Medical device manufacturing company is currently in search for a strong Quality Manager that has experience with ISO13485. The ideal candidate will have previous experience within the medical device industry with a minimum of three years of manufacturing experience with project coordinator and medical device ISO 13485 environment.
location: Lake Geneva, Wisconsin
job type: Permanent
salary: $75,000 - 85,000 per year
work hours: 8am to 5pm
- Quality Manager is responsible and accountable for maintaining the ISO 13485:2016 Quality Manual, (SOPs) Procedures, Work Instructions, and Forms. (QMS Document Control)
- Maintains documentation control per ISO-13485:2016 and FDA regulatory compliance.
- Oversees, schedules, and hosts ISO 13485:2016, FDA audits.
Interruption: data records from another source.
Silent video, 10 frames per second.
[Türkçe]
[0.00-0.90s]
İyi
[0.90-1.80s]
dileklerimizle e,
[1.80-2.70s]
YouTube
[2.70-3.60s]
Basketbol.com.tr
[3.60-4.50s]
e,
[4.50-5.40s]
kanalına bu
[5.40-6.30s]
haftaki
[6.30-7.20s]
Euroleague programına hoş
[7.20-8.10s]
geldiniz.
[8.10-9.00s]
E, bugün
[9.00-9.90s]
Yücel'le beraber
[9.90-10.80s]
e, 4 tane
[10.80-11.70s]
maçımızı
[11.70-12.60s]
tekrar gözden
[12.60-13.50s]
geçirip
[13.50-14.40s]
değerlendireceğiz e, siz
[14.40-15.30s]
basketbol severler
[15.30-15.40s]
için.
- Delivers training to select auditors and other personnel to ensure that audits and activities comply with the relevant ISO 13485:2016 requirements and FDA CFR 820 compliance.
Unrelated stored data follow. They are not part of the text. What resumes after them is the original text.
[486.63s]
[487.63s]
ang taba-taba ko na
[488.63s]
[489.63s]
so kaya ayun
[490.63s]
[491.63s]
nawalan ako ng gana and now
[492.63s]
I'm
- Manage incoming materials, work-in-process, and final release (SOPs) and associated documentation.
- Manage Sr Validation Engineer, executing IQ OQ PQ validations and other essential tasks within the Sr Validation Engineer's position.
- Manages Quality supervision and inspection dept.
- Performs root cause investigation of customer complaints and non-conformances and oversee implementation of corrective actions
- Hosts customer supplier qualification audits, onsite and virtual.
- Supplier Qualifications. performs outside supplier services related to Quality & Regulatory Dept.
- Resolve day-to-day manufacturing quality related concerns.
- Minimum Bachelor's Degree, or applicable accredited certifications pertaining to job responsibilities that are equivalent.
- Minimum of three years of manufacturing experience with project coordinator and medical device ISO 13485 environment.
- Demonstrated knowledge of project coordination per ISO13845:2016 regulatory requirements & CFR820 compliance.
- Experience with SOPs, Validation, Protocols, capability, statistics.
- Ability to effectively use statistics associated with ensuring product ISO 13485:2016
- Highly detail oriented. Strong organizational and time management skills.
- Quality engineer, quality manager, quality, ISO13845
Equal Opportunity Employer: Race, Color, Religion, Sex, Sexual Orientation, Gender Identity, National Origin, Age, Genetic Information, Disability, Protected Veteran Status, or any other legally protected group status.